My words dissolved into a whimper as the heat spiked again, so intense that my vision blurred. An obscene slickness gathered between my thighs, my body signaling a response I could neither grasp, accept, nor govern.
“Aveline—” Thane’s voice was softer now, laced with concern that made my chest ache. “Please. We can help. This is normal, this is—”
“Nothing about this is normal!” I shouted, my voice breaking. “I’ve been alone for years and I was fine, and now you’re here and everything is wrong!”
The silence that followed was heavier than before.
I buried my face deeper into the furs, breathing in short, sharp gasps as my body continued its betrayal.
Each touch of cloth on my skin sent a jolt through me.
Every breath seemed to carry their scents, even through the closed door.
My nipples had hardened into painful points against my gown, and the ache between my thighs was becoming unbearable.
“We’ll stay out here,” Thane said finally, his voice gentle. “We won’t leave, but we won’t force the door. Just, if you need anything. We’re here.”
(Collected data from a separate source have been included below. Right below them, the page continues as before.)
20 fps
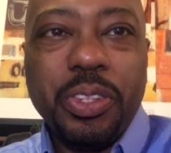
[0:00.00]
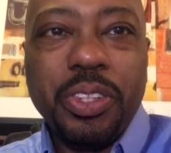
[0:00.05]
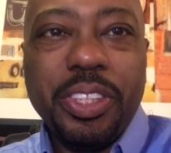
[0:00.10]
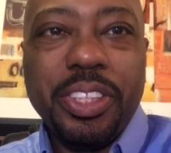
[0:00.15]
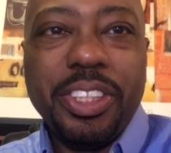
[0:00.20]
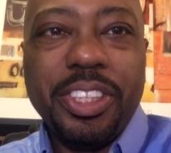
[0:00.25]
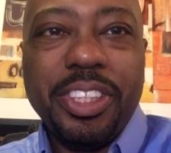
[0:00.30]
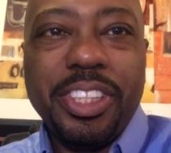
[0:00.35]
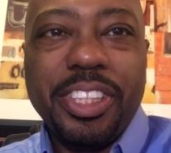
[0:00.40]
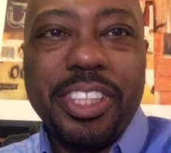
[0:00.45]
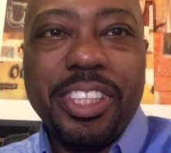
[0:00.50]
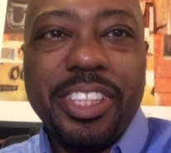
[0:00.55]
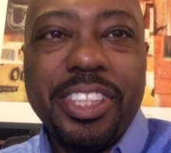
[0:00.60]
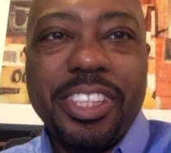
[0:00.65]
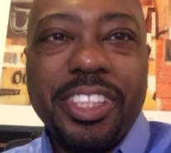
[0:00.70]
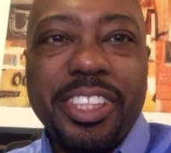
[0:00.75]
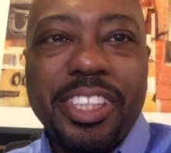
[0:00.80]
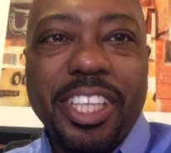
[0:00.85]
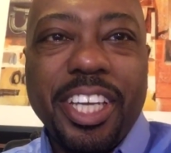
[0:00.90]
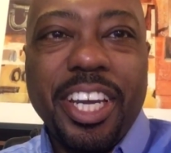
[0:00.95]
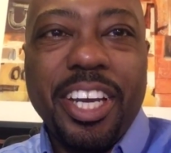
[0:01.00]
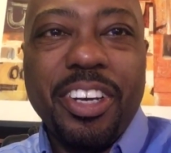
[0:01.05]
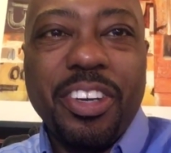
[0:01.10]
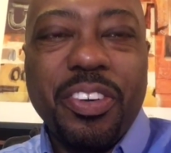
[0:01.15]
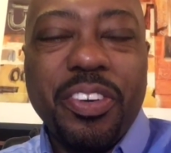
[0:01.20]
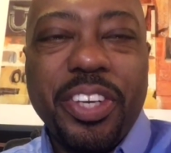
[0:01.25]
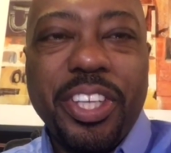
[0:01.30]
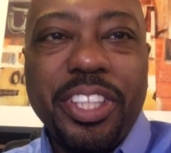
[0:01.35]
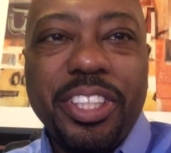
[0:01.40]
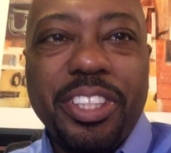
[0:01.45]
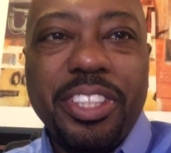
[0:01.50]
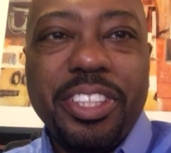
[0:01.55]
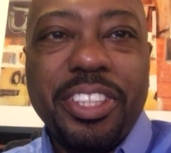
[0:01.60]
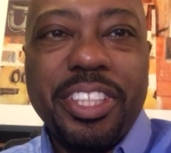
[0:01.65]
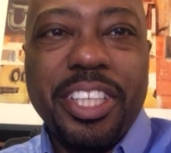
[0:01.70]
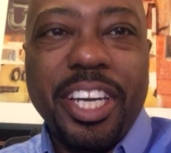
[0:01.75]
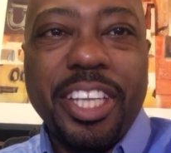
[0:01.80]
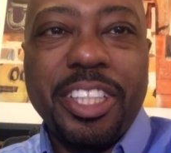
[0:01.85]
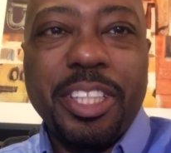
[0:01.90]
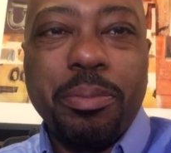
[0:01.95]
You can check out great tech
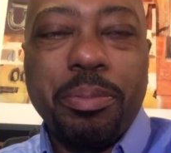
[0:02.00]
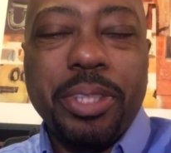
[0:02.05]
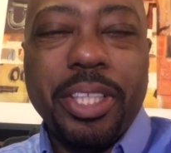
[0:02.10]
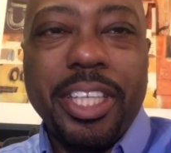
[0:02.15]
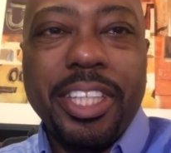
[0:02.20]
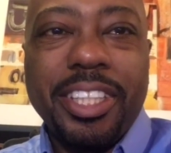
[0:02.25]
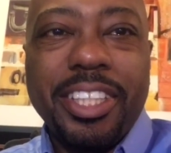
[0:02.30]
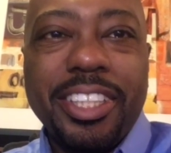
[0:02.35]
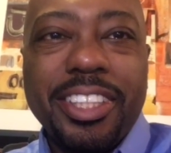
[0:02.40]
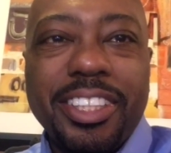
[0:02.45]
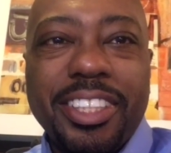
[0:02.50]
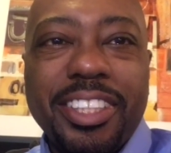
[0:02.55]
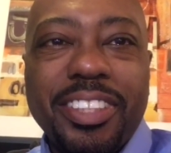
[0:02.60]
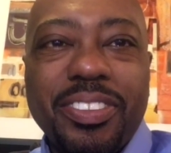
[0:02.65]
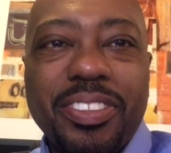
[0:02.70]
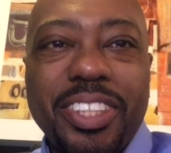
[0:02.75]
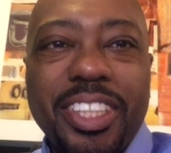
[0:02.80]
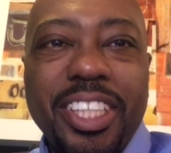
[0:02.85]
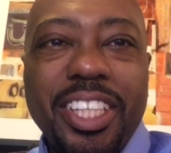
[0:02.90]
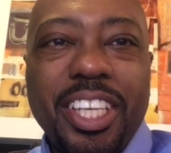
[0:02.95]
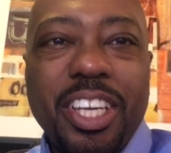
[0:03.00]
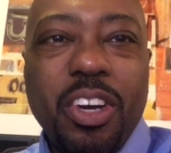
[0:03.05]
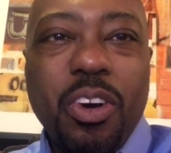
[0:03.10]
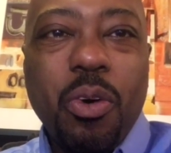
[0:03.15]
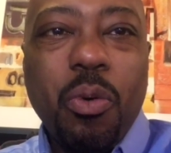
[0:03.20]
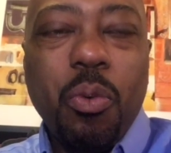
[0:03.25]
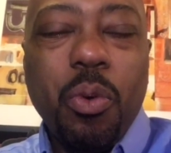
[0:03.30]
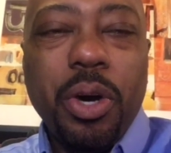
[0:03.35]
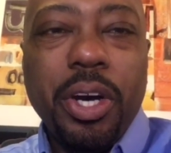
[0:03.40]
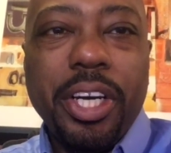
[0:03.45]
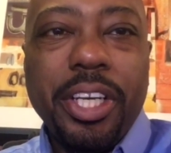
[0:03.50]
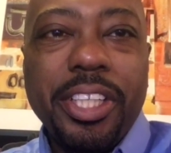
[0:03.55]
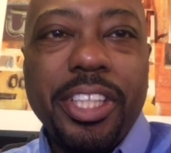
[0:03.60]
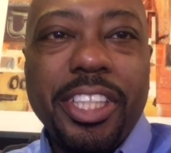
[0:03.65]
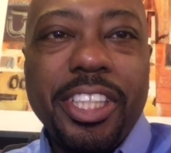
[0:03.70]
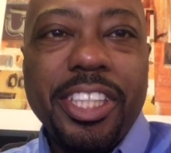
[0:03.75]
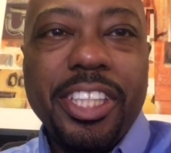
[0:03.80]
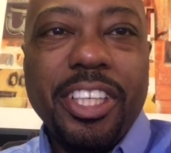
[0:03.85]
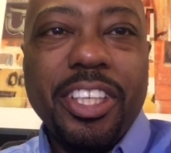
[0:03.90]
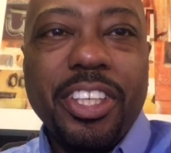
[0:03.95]
tips like this one
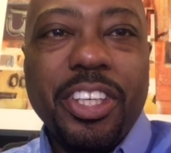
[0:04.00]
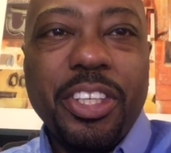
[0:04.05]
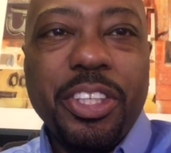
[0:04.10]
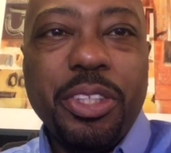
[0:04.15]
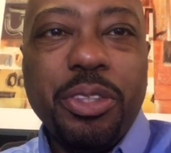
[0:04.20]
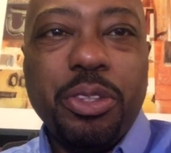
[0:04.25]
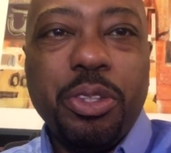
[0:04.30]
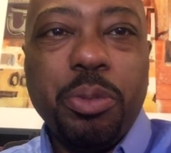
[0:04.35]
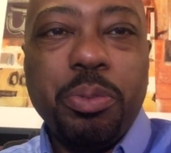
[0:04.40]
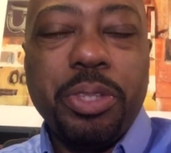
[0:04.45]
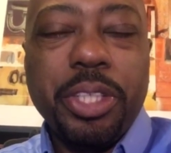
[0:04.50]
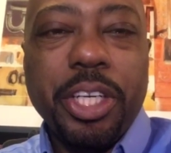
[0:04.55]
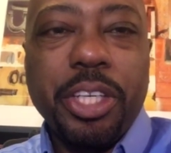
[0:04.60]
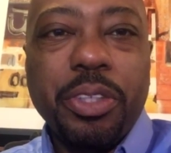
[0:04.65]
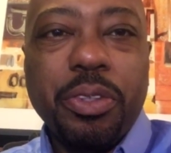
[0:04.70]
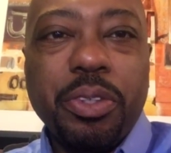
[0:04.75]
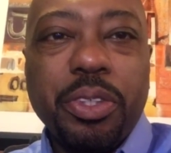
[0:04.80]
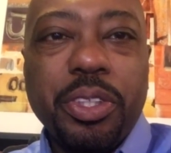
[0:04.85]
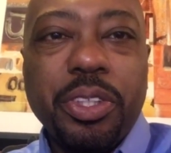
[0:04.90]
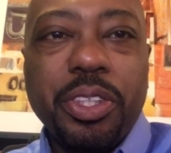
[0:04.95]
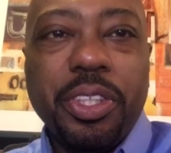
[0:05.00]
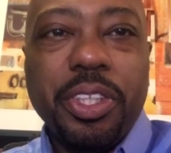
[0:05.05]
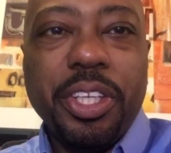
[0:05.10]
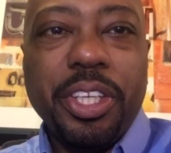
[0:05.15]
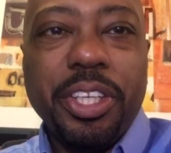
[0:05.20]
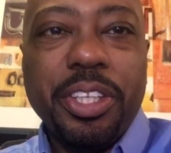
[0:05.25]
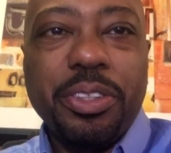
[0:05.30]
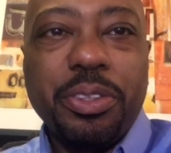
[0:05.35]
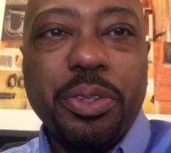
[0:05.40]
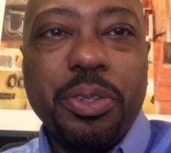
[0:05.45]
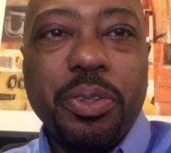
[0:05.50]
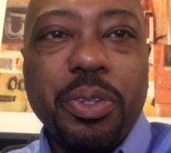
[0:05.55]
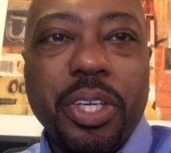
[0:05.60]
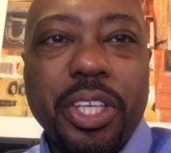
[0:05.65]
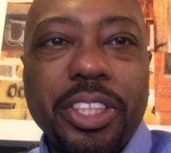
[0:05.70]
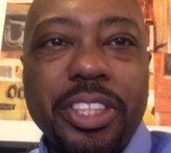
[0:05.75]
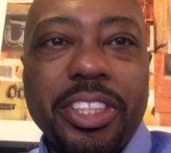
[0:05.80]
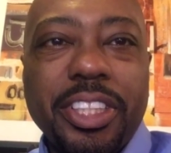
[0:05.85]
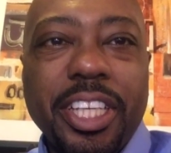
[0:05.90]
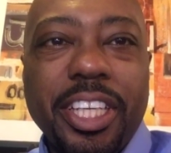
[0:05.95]
on our YouTube channel at Integral
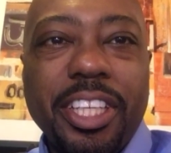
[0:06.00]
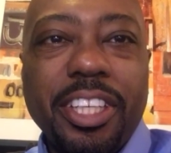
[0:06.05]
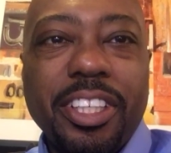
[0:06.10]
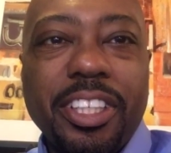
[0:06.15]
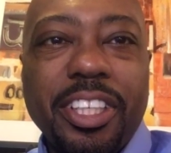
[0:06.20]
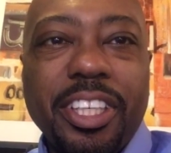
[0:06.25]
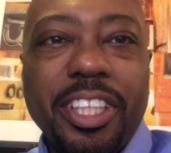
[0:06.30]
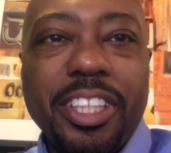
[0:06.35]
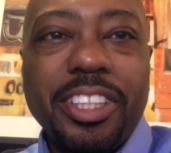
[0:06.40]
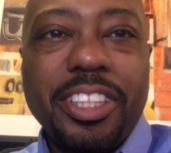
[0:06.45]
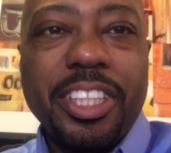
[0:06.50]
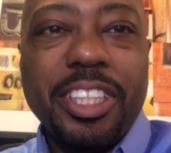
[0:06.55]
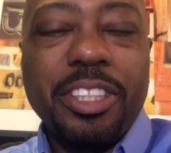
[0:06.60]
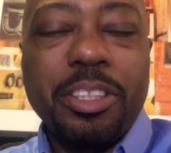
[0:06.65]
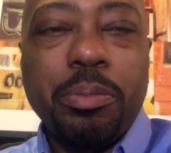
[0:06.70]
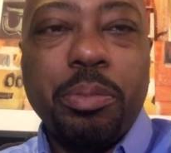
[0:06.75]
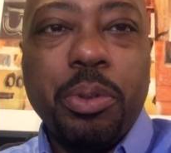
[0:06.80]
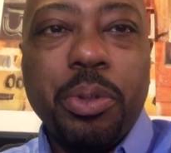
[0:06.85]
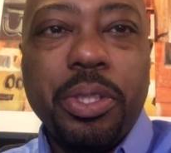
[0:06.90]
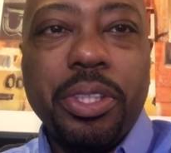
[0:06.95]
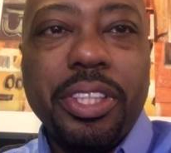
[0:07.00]
Onsite and Online Tech Support.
I heard the soft sound of bodies settling against the wall outside my door. The rustling of leather and fabric. Their breathing slowly evening out.
They weren’t leaving.
Part of me—a part I didn’t want to acknowledge—was grateful for that. Because even through the pain and confusion and humiliation, some deep instinct recognized their presence as safety rather than threat.
But the larger part of me, the part that had learned to survive alone, that had been taught my very existence was dangerous, wanted them gone. Wanted the tower empty again. Wanted to go back to the silence and solitude where I couldn’t hurt anyone.
Another wave of heat rolled through me, and I curled tighter, my hand sliding between my thighs without conscious thought, seeking relief from the pressure building there.
The moment my fingers made contact, I gasped.
The sensation was overwhelming—too much and not enough all at once. I pulled my hand away quickly, my face burning with shame even though no one could see me.
This was a heat. The books had described it, though I’d always thought those passages were fiction, exaggeration, a metaphor for something else. Omegas experienced heats, cycles where their bodies demanded to be filled, to be bred, to be claimed by an alpha.
My stomach cramped again at the thought, and fresh slick dampened my thighs.
I had denied what I was for so long. Father had never used the word omega, had only said I was dangerous, that I needed to be contained. But the books I’d found, the histories I’d read, they’d all pointed to the same truth.
I was an omega.
And my body had just woken up to that fact because two alphas had walked into my tower and made it impossible to ignore anymore.
Outside the door, I heard Thane and Malric murmuring to each other, too quiet for me to make out the words. Their scents drifted under the door, wrapping around me even here in my nest, and my body responded with another surge of slick, another wave of desperate, aching need.
I pressed my face into the pillow and tried not to sob.
The tower hummed beneath me, steady and patient, as if it had been waiting for this all along.
As if everything that had happened—the thorns opening, the men arriving, my body awakening—had been planned by forces older and wiser than any of us.
And I was trapped in the center of it, burning from the inside out, with nowhere to go and no idea what came next.